--- Action item ---
Retype all entries exactly, skipping pictures.

[Extracted records]
Content starts
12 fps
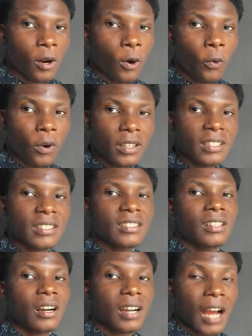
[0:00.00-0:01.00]
or what is
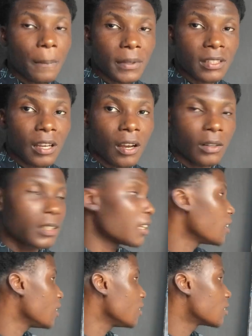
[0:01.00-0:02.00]
in our capital,
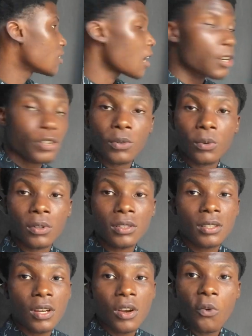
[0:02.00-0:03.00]
is actually what
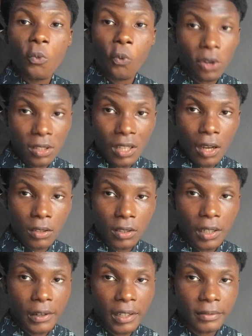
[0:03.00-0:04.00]
1,000
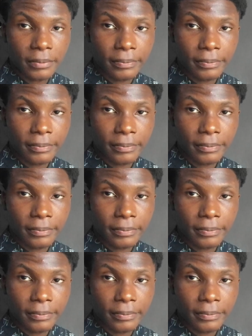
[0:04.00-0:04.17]
naira.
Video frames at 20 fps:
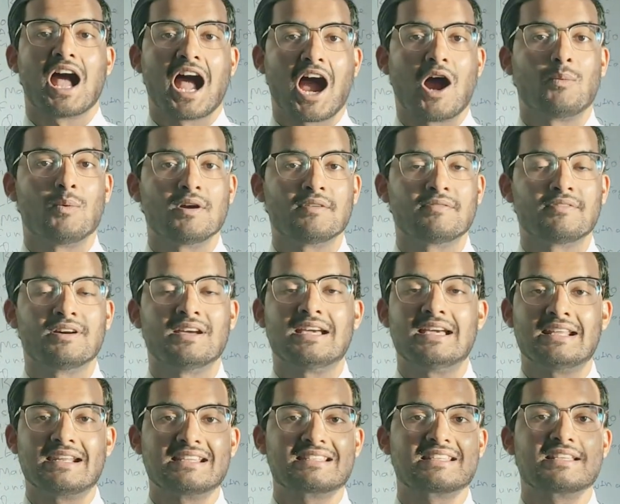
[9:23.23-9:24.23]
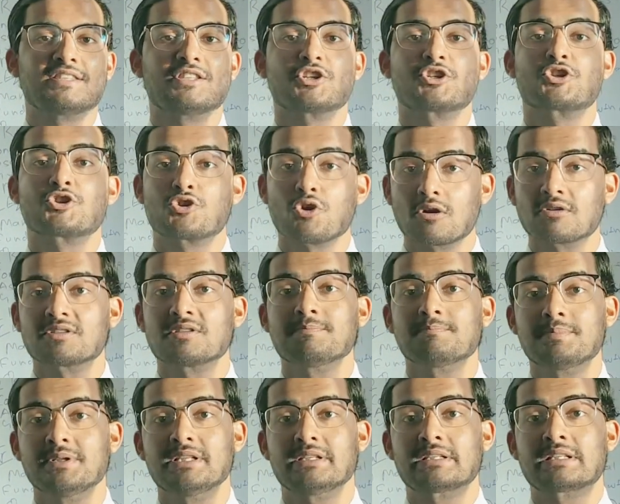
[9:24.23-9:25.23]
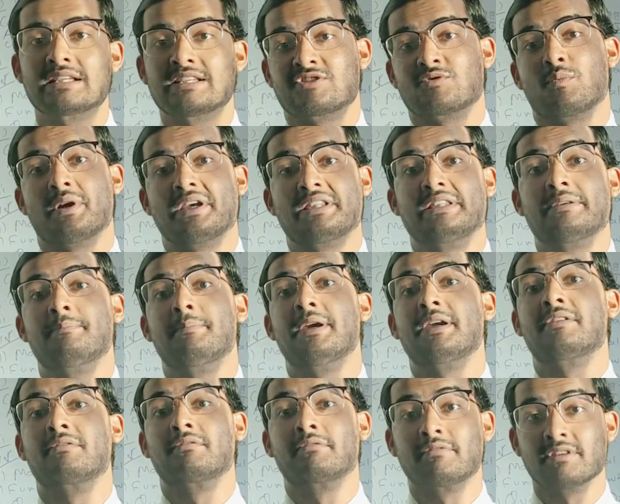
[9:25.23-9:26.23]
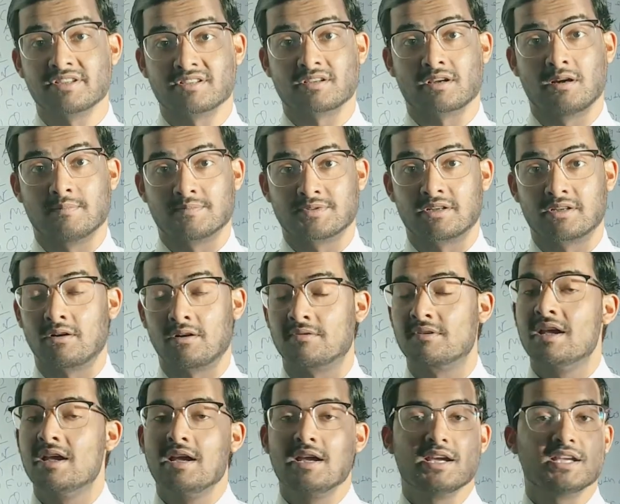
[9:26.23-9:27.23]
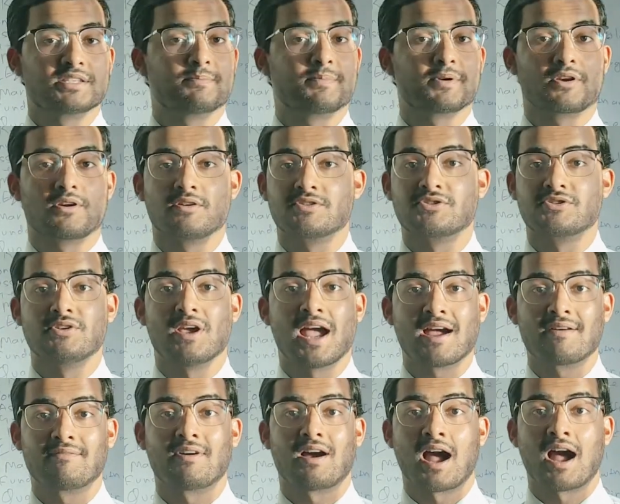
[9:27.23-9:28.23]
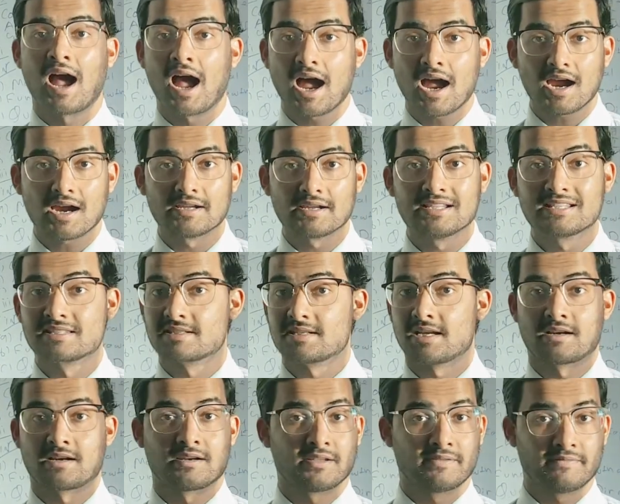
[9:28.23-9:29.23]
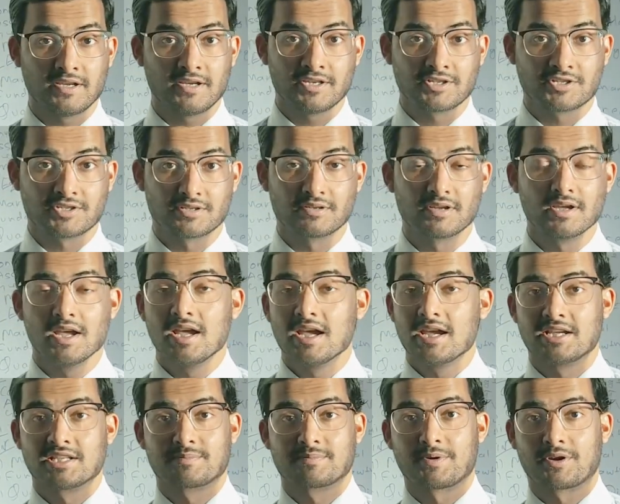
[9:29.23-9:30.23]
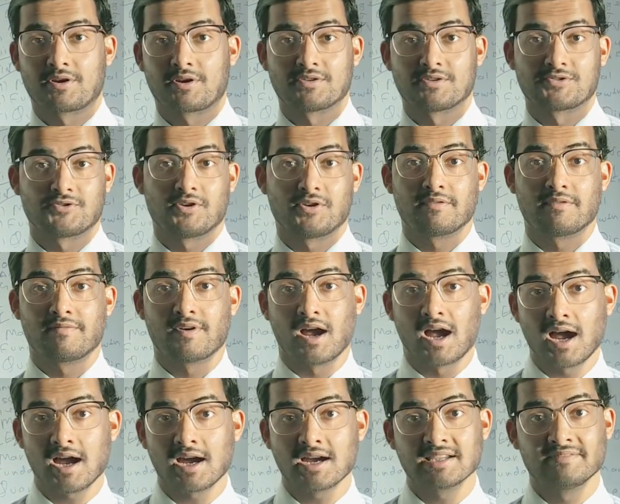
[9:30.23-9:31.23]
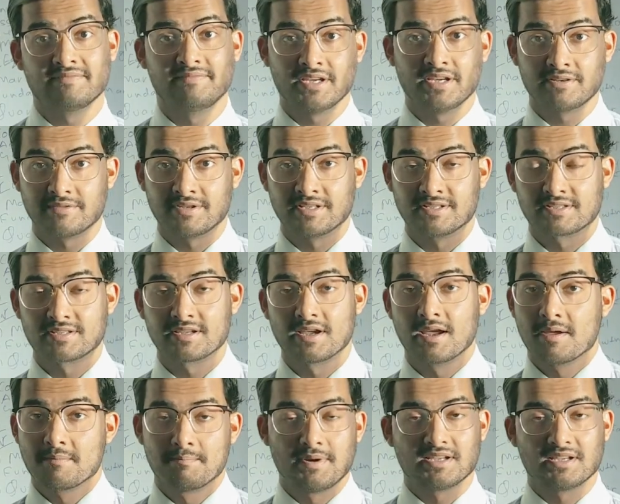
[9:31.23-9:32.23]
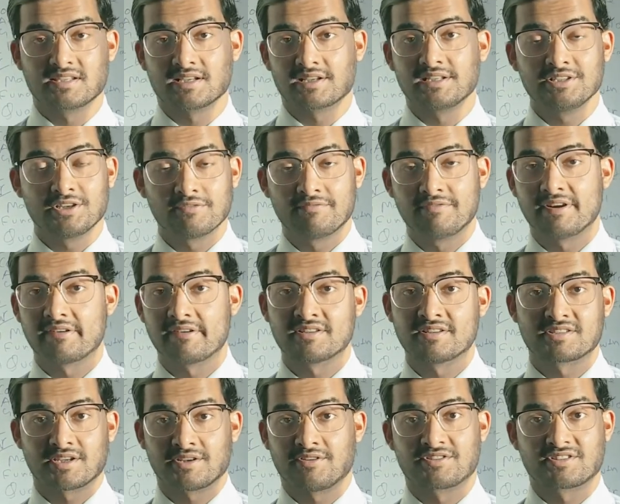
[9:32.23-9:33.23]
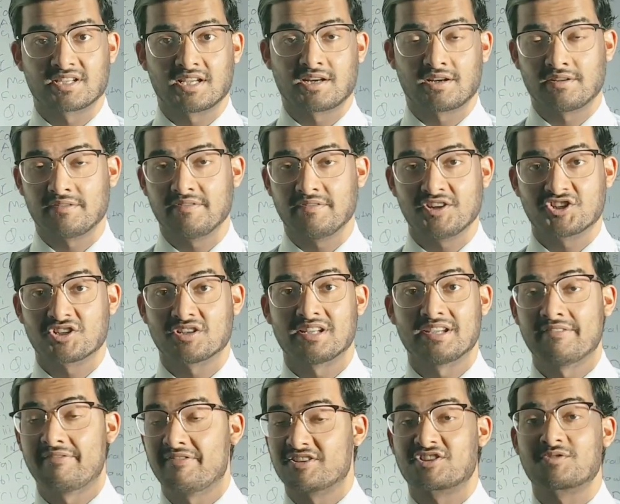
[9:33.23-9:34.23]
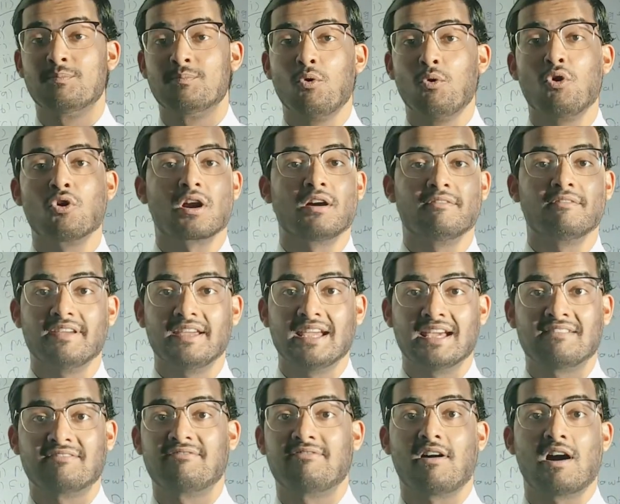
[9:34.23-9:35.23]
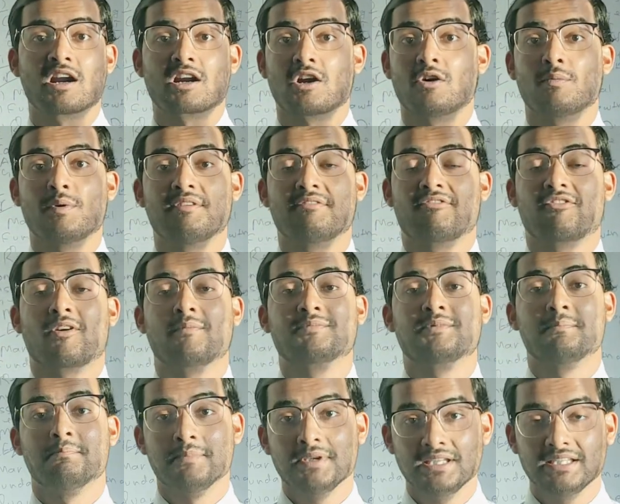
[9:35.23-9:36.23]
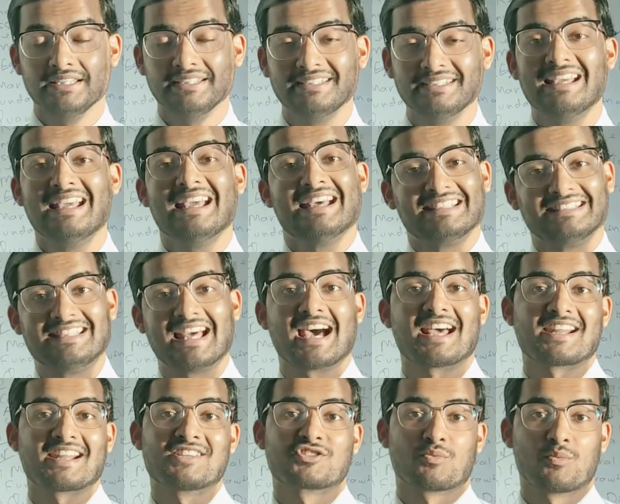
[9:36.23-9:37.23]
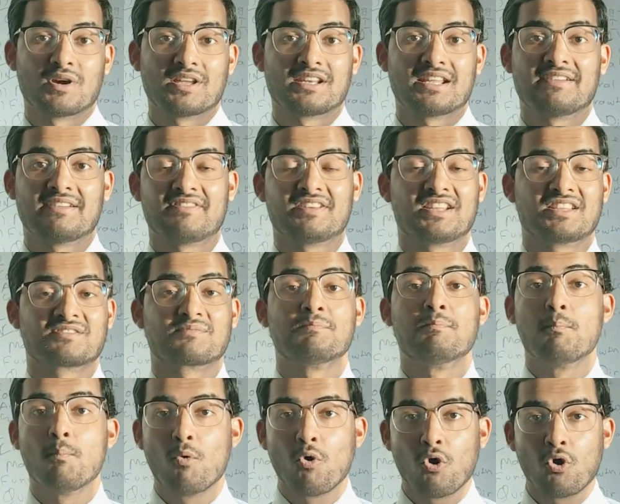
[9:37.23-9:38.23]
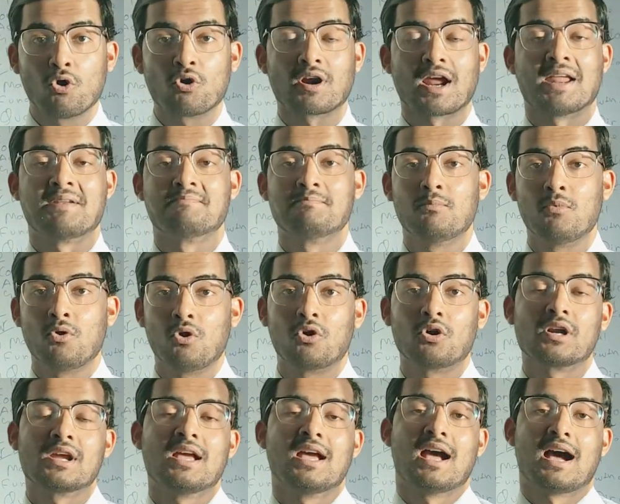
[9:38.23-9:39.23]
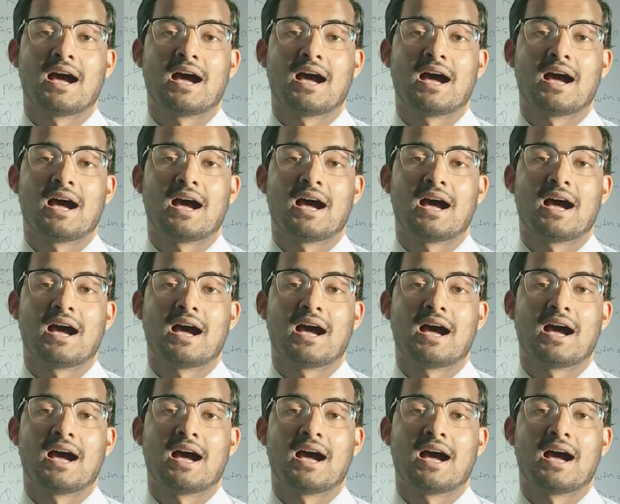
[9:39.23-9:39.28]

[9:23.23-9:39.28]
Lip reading: However, it is in the short-term period is where the big risk comes around. Is because you have a high standard deviation. Is because you have a high variance. Basically, your variance and your standard deviation, if it's more away and far away from the mean, that is when, if it is more and more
Content ends
--- Solution to the problem ---
12 fps
[0:00.00-0:01.00]
or what is
[0:01.00-0:02.00]
in our capital,
[0:02.00-0:03.00]
is actually what
[0:03.00-0:04.00]
1,000
[0:04.00-0:04.17]
naira.
Video frames at 20 fps:
[9:23.23-9:24.23]
[9:24.23-9:25.23]
[9:25.23-9:26.23]
[9:26.23-9:27.23]
[9:27.23-9:28.23]
[9:28.23-9:29.23]
[9:29.23-9:30.23]
[9:30.23-9:31.23]
[9:31.23-9:32.23]
[9:32.23-9:33.23]
[9:33.23-9:34.23]
[9:34.23-9:35.23]
[9:35.23-9:36.23]
[9:36.23-9:37.23]
[9:37.23-9:38.23]
[9:38.23-9:39.23]
[9:39.23-9:39.28]

[9:23.23-9:39.28]
Lip reading: However, it is in the short-term period is where the big risk comes around. Is because you have a high standard deviation. Is because you have a high variance. Basically, your variance and your standard deviation, if it's more away and far away from the mean, that is when, if it is more and more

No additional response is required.